Due to the patterns they started to see in the whale song, researches decided to tag the whales they came across to help extend their research further and deepen their understanding of why these whales vocalisations had a pattern and what could it mean.


What they discovered was that the whale’s sound patterns were based on their feeding and migration. Whales feed primarily on krill. This means they do the majority of their feeding and hunting in the daytime, as that’s when krill are most densely packed together out in the open.


Under the blanket of night is when whales appear to become more vocal. We assume this is because they have swapped out feeding time for show time, using the hours where they aren’t using their enormous mouths to feed, to instead communicate with one another.

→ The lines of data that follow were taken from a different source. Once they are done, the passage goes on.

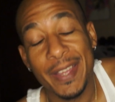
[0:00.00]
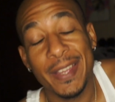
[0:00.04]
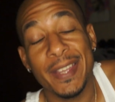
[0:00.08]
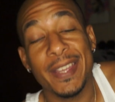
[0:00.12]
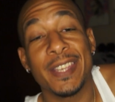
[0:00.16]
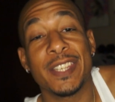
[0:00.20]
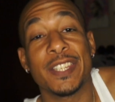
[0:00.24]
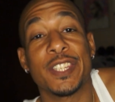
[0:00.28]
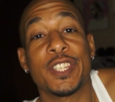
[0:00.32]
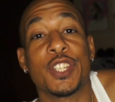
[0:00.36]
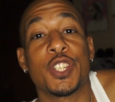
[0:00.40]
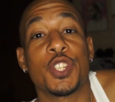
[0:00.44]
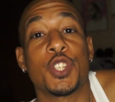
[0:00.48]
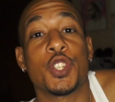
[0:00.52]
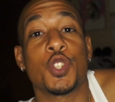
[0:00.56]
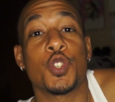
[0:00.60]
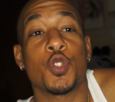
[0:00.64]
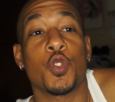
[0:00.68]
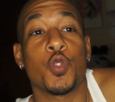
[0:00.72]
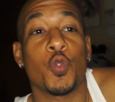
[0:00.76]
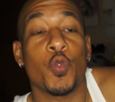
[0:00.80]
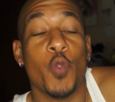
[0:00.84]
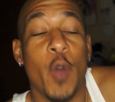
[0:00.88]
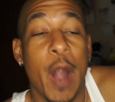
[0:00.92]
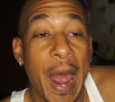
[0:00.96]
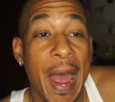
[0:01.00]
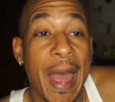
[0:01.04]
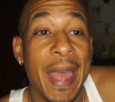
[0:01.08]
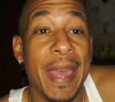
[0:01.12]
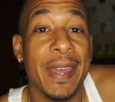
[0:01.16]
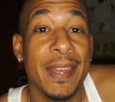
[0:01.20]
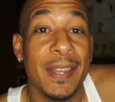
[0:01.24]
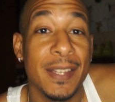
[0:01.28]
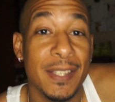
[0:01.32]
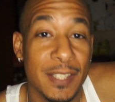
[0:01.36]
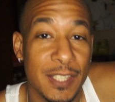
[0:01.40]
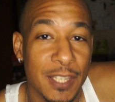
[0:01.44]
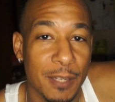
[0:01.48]
is
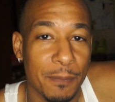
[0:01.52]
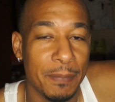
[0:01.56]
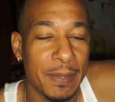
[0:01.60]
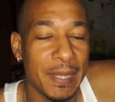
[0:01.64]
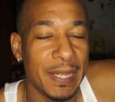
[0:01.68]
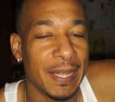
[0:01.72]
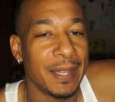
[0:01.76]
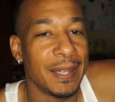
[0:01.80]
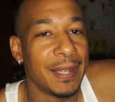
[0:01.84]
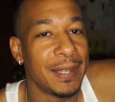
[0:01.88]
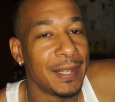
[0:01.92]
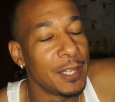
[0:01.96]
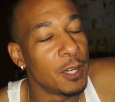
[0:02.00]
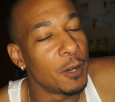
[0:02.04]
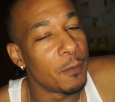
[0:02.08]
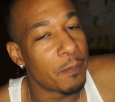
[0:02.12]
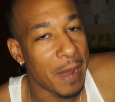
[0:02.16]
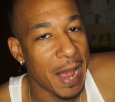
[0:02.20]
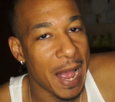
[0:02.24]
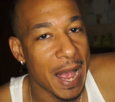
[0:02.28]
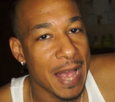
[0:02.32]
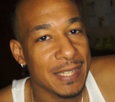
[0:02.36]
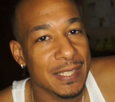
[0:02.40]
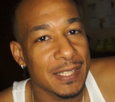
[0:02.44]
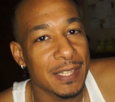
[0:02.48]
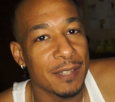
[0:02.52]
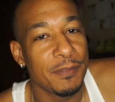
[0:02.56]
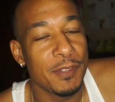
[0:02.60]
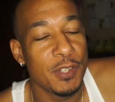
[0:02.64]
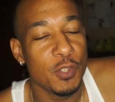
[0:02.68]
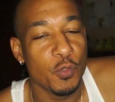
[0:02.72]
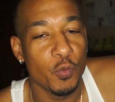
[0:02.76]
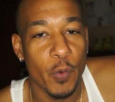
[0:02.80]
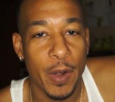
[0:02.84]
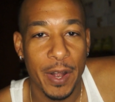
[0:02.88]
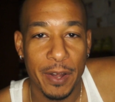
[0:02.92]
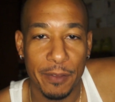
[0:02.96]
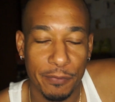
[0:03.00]
trying to be a little positive.
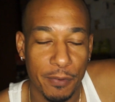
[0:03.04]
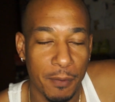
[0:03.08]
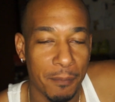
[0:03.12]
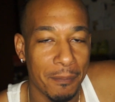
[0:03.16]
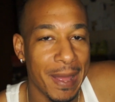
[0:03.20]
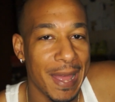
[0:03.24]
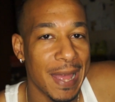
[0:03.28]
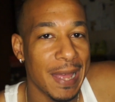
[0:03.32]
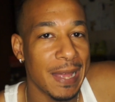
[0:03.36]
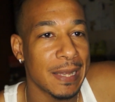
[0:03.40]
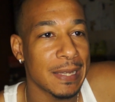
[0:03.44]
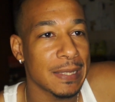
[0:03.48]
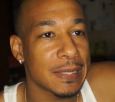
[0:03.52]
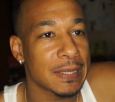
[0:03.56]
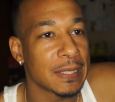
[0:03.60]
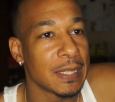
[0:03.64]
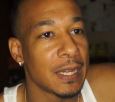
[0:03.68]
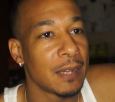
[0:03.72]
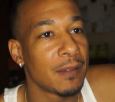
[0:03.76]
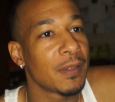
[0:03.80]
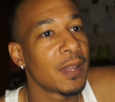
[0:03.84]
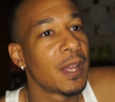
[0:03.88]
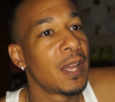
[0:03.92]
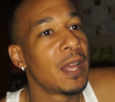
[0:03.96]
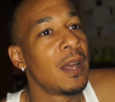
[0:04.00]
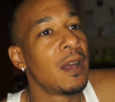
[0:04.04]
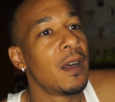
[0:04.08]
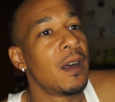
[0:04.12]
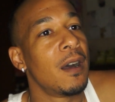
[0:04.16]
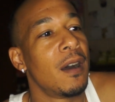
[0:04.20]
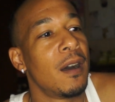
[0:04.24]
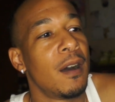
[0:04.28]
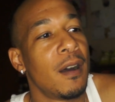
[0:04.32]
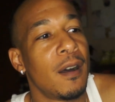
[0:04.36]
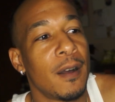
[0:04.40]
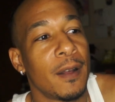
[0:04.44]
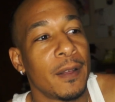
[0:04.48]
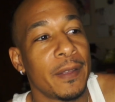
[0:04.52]
He's running for mayor and stuff.
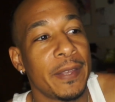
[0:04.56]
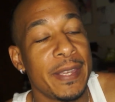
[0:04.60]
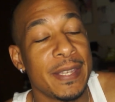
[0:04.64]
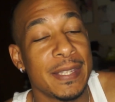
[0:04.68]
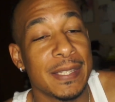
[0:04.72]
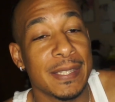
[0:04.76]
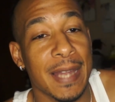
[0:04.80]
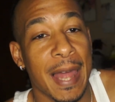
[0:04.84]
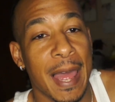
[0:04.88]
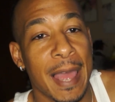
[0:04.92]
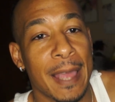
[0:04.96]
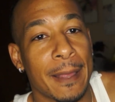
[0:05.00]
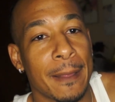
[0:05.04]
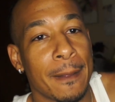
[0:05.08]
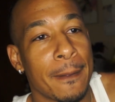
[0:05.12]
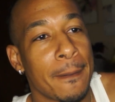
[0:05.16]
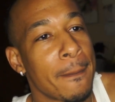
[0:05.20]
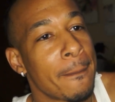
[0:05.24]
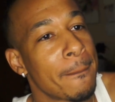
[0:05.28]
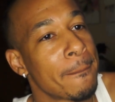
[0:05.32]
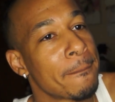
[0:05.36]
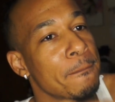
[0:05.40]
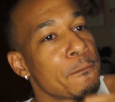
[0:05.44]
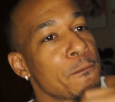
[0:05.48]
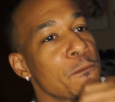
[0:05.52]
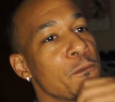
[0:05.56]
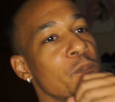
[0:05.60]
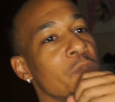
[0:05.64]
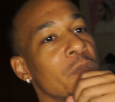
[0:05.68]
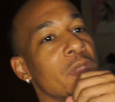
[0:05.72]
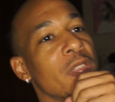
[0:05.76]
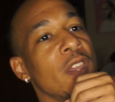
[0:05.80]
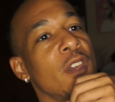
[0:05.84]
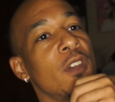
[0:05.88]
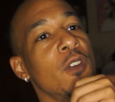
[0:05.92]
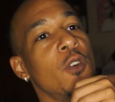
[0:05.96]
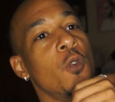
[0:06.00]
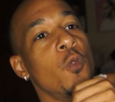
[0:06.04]
He's like,
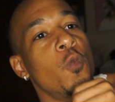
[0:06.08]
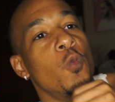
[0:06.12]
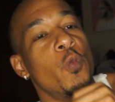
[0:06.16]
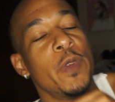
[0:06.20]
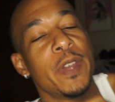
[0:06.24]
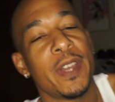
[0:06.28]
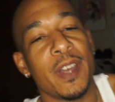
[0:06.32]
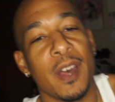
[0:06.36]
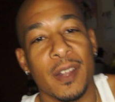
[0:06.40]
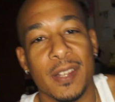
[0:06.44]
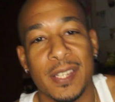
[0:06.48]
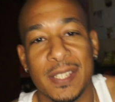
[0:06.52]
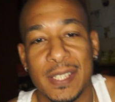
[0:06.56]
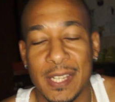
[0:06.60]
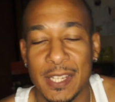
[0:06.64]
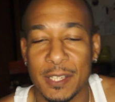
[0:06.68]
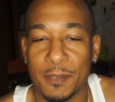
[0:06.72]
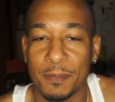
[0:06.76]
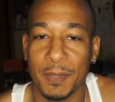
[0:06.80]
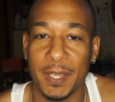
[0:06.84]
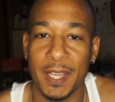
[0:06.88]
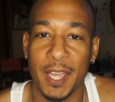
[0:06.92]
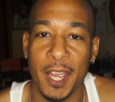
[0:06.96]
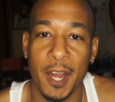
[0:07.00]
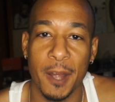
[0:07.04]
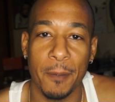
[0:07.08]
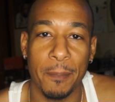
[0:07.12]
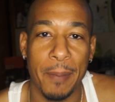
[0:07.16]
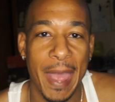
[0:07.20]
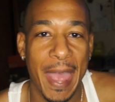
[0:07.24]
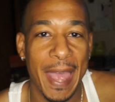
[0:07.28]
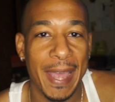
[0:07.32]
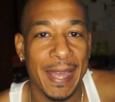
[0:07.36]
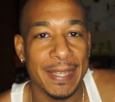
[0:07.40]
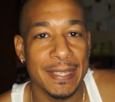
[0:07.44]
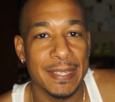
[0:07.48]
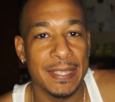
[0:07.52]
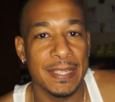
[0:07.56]
we're gonna send some care
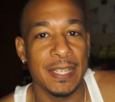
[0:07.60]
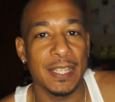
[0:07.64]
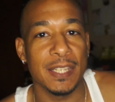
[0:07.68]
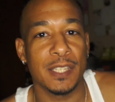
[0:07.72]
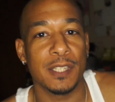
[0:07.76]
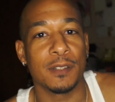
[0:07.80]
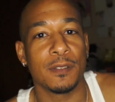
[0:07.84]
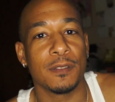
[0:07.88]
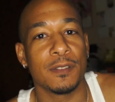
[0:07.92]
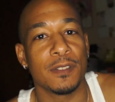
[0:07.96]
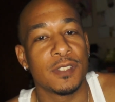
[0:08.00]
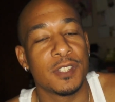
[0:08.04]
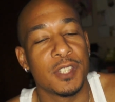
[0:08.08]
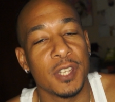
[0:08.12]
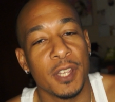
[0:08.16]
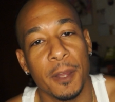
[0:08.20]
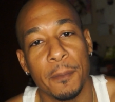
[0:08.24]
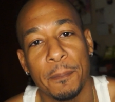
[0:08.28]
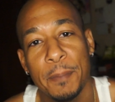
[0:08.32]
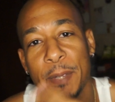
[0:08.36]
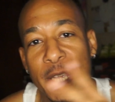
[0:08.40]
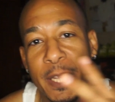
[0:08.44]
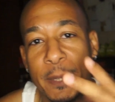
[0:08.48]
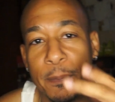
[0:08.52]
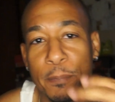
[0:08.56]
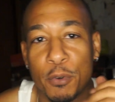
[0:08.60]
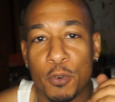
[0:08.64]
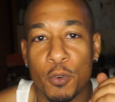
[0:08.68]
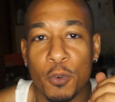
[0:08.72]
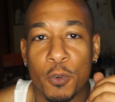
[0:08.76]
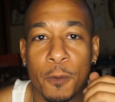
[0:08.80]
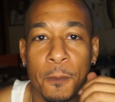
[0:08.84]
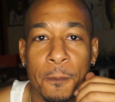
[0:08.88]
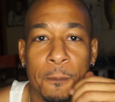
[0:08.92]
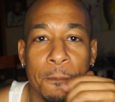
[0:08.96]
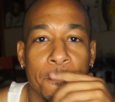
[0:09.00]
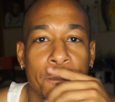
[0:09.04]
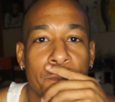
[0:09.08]
packages to the
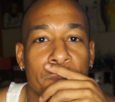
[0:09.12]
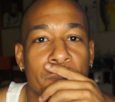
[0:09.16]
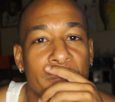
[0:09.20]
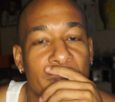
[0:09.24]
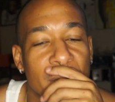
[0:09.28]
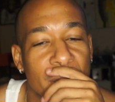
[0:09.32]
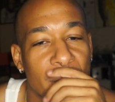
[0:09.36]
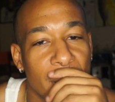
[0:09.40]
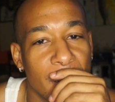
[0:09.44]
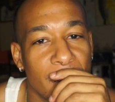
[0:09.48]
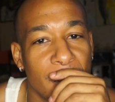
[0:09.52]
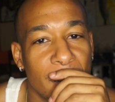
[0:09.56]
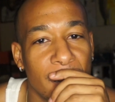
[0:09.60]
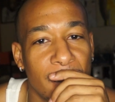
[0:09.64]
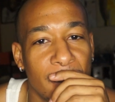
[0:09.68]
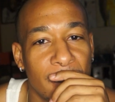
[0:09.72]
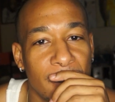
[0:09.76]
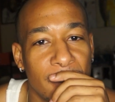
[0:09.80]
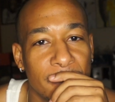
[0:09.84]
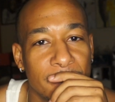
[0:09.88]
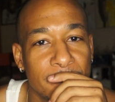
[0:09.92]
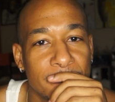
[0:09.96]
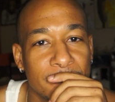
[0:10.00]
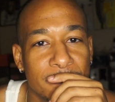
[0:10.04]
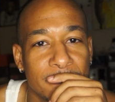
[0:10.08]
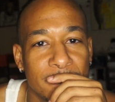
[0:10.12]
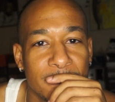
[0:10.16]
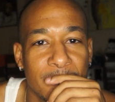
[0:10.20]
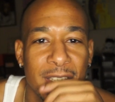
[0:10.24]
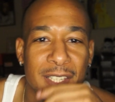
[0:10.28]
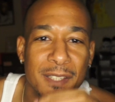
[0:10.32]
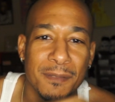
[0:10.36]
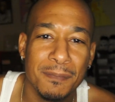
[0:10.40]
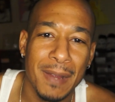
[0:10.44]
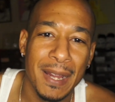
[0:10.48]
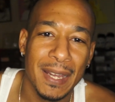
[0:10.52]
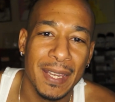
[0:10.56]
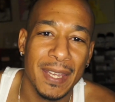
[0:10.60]
people.
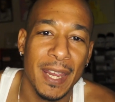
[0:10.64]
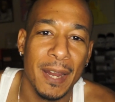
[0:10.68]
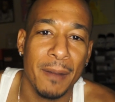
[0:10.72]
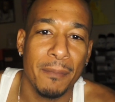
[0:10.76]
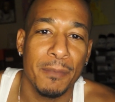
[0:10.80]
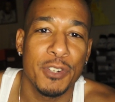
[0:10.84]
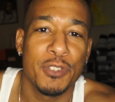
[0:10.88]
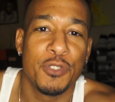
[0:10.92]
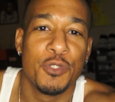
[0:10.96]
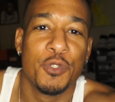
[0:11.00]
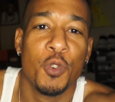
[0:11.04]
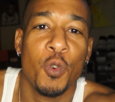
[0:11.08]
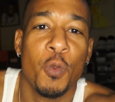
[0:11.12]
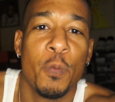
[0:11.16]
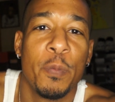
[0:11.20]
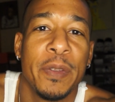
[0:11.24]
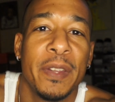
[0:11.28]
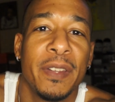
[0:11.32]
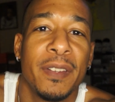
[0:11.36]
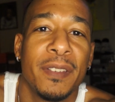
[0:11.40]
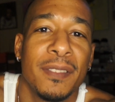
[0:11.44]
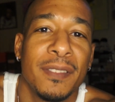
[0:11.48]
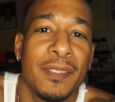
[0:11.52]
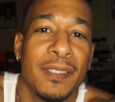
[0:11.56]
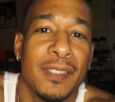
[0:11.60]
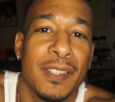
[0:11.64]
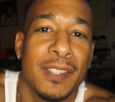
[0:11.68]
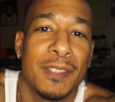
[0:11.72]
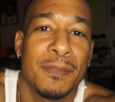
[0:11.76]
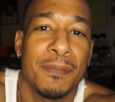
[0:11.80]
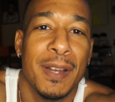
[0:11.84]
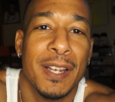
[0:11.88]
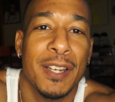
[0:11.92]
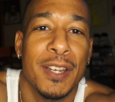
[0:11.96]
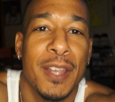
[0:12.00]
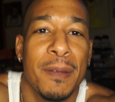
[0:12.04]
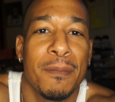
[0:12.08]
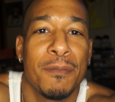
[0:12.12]
Is my camera drooping? Is
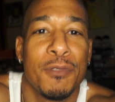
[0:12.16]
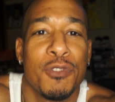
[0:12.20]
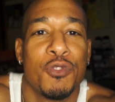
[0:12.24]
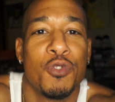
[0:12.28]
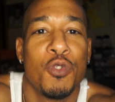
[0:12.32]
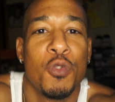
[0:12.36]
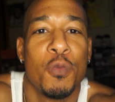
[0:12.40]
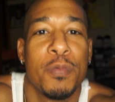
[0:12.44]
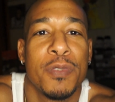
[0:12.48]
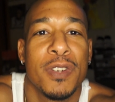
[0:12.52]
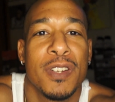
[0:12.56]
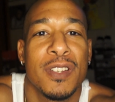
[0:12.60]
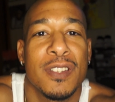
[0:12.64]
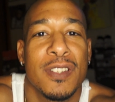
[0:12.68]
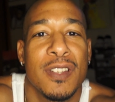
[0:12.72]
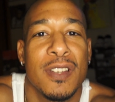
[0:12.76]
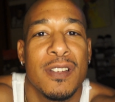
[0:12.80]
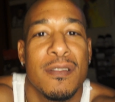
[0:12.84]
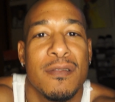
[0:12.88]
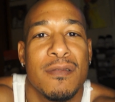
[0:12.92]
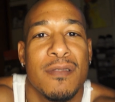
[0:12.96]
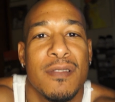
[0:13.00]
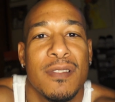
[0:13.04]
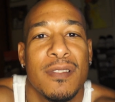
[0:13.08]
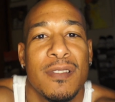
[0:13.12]
my camera drooping or something?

Whales tend to do a lot less feeding during migrations as well. Instead, they use their large fat stores to provide energy as they move. But while feeding behaviours may be on hold during migrations, the opera of whale song continues and even occurs now during the day.


When they come to a standstill, recharging and feeding in the day, they go back to their regular routine of singing at night time.


Although we do not yet know exactly why whales tend to sing so much, especially when on the move, it is thought that the increased singing during migrations is possibly an attempt to communicate with other whales for mating.


"We are now better able to monitor when these blue whales are migrating in relation to changes in the ecosystem they inhabit,” Oestreich said.” (Hays, 2020)1



Knowing their patterns of migration can encourage more specific protection in certain areas - not just for Whales but for krill too, as whales need krill to survive. Understanding where their journeys take place means we can do more to help with their survival and protection. The research done by these scientists will help the future of whales and further whale research.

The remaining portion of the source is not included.